DATA TO PROCESS =>
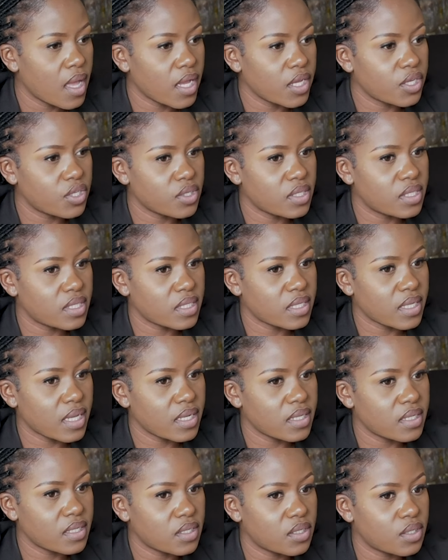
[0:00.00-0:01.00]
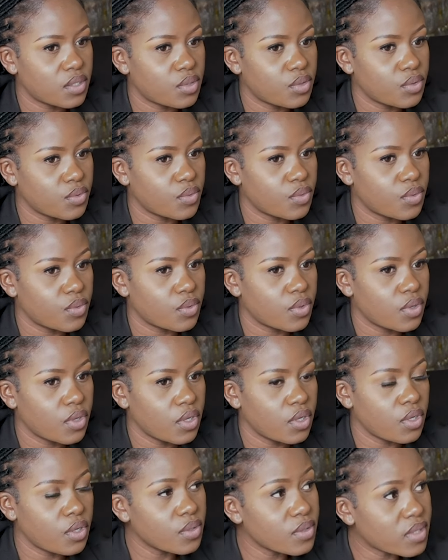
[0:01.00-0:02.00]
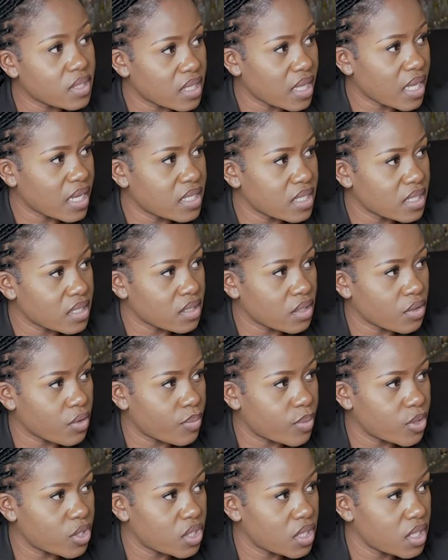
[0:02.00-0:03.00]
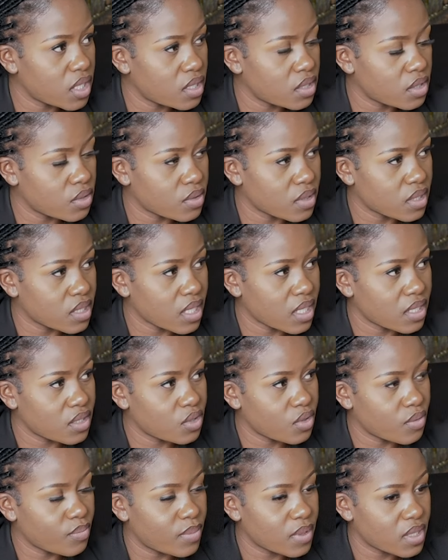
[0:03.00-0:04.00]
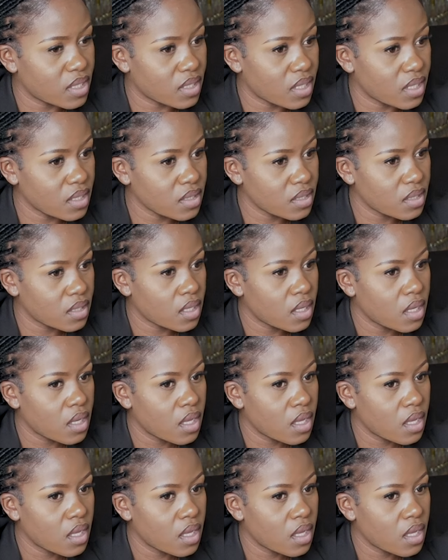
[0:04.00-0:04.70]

And you decided to use that as an opportunity to start your business.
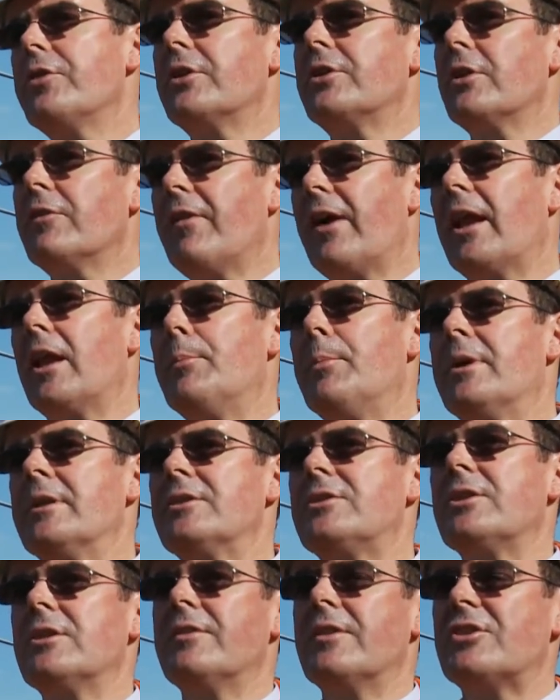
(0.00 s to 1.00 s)
the
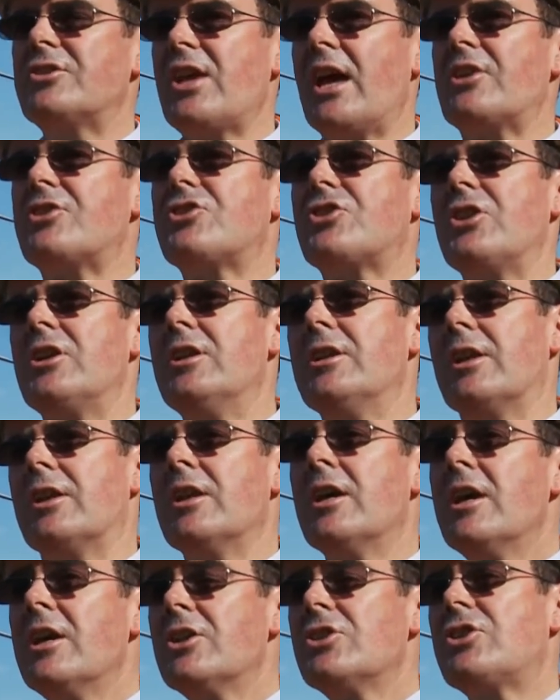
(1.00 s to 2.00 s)
development, the testing and
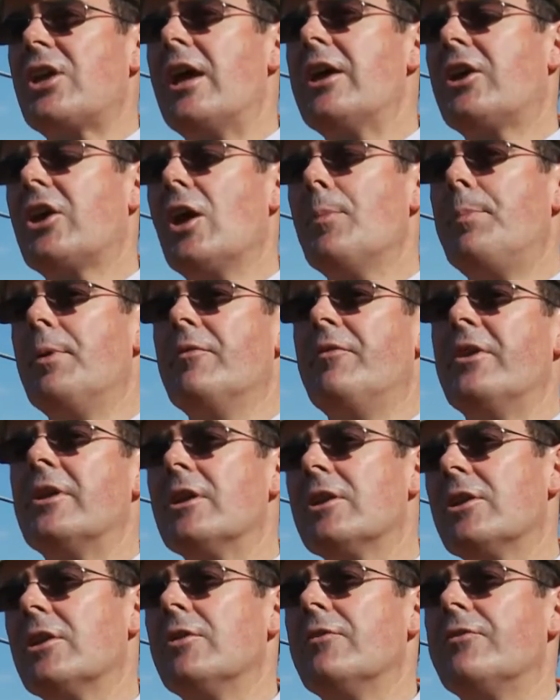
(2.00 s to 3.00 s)
take-up of
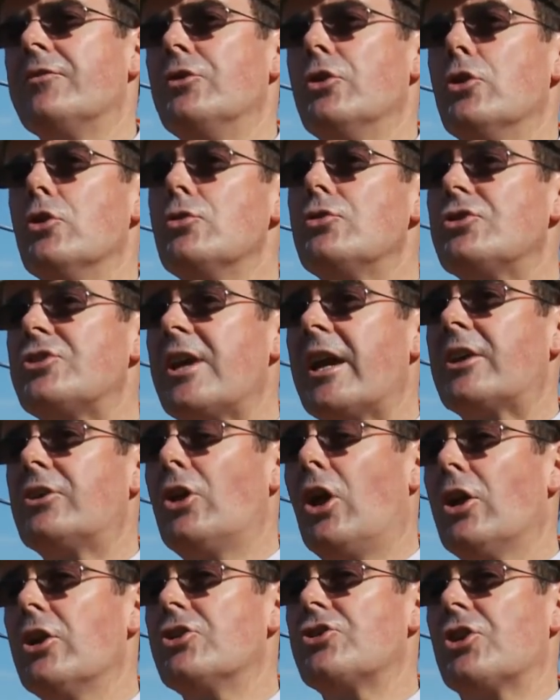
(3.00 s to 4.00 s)
innovative new
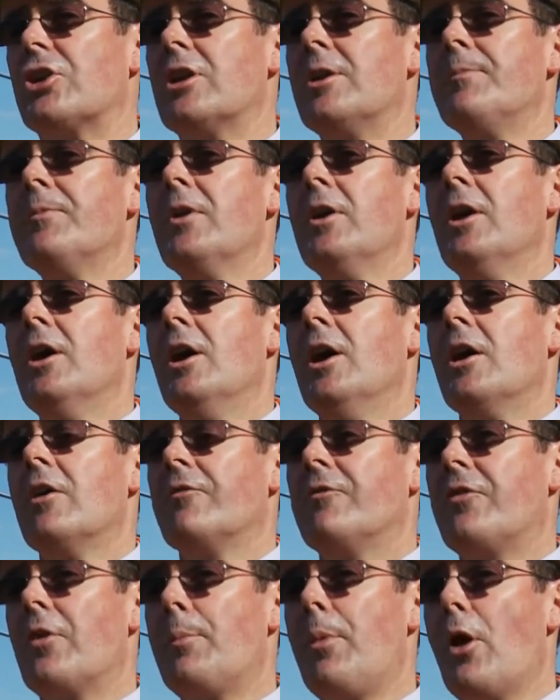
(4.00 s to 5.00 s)
technology
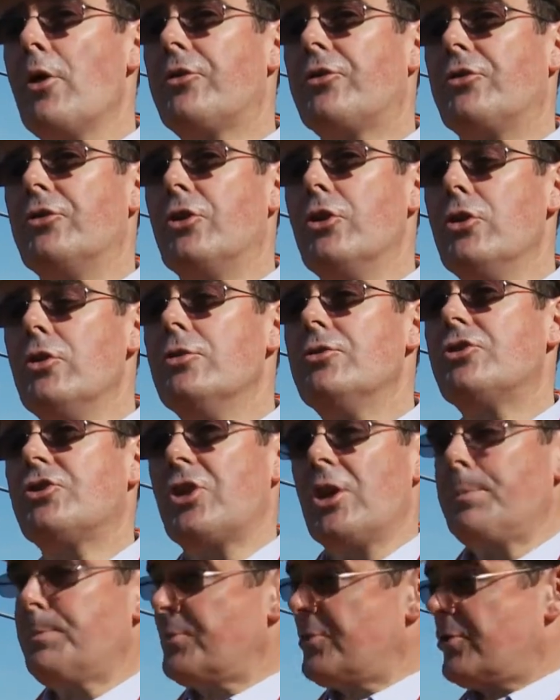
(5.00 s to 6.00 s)
for both new
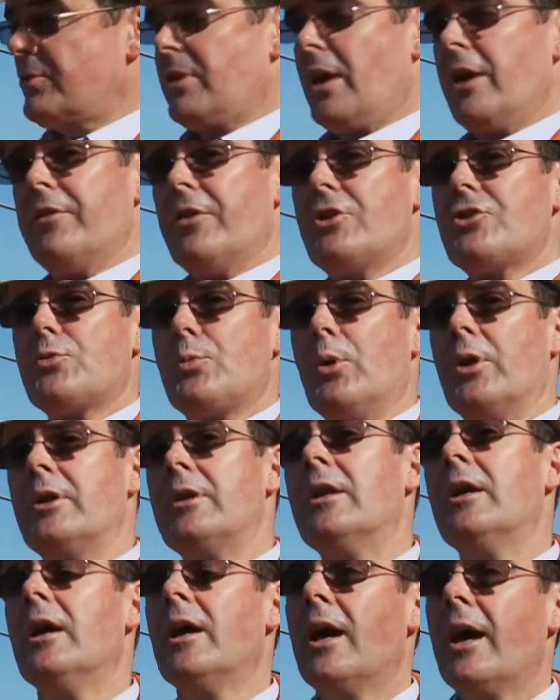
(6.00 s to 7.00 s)
ships like this one
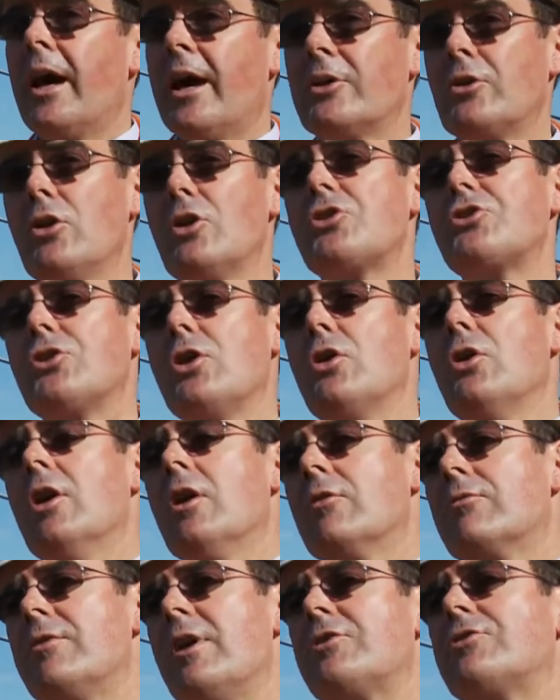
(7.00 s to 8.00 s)
and also
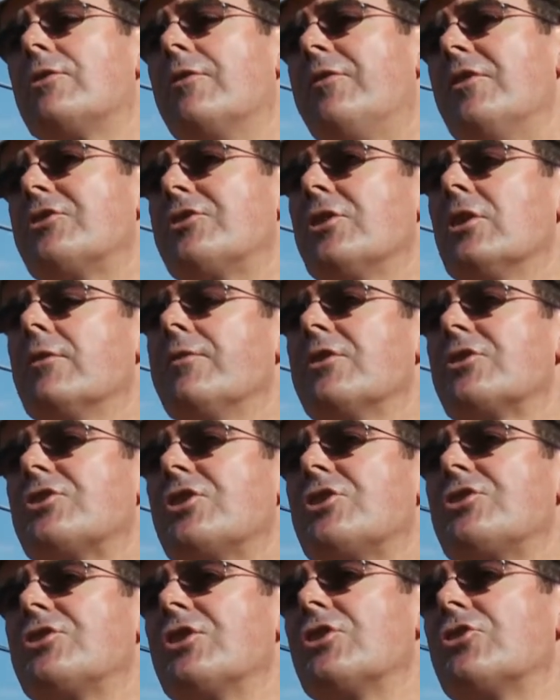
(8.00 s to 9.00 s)
retrofitting of
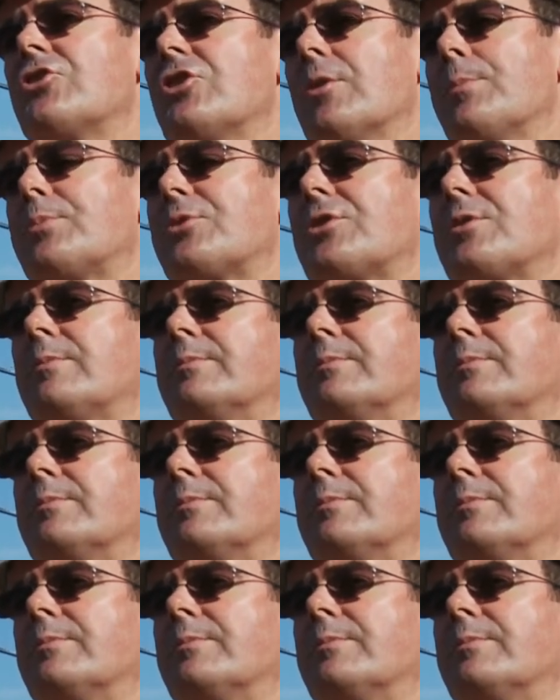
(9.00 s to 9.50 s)
existing ships.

EXERCISE DESCRIPTION => Give the entries again, exactly and in full, with no image included.

EXERCISE SOLUTION =>
[0:00.00-0:01.00]
[0:01.00-0:02.00]
[0:02.00-0:03.00]
[0:03.00-0:04.00]
[0:04.00-0:04.70]

And you decided to use that as an opportunity to start your business.
(0.00 s to 1.00 s)
the
(1.00 s to 2.00 s)
development, the testing and
(2.00 s to 3.00 s)
take-up of
(3.00 s to 4.00 s)
innovative new
(4.00 s to 5.00 s)
technology
(5.00 s to 6.00 s)
for both new
(6.00 s to 7.00 s)
ships like this one
(7.00 s to 8.00 s)
and also
(8.00 s to 9.00 s)
retrofitting of
(9.00 s to 9.50 s)
existing ships.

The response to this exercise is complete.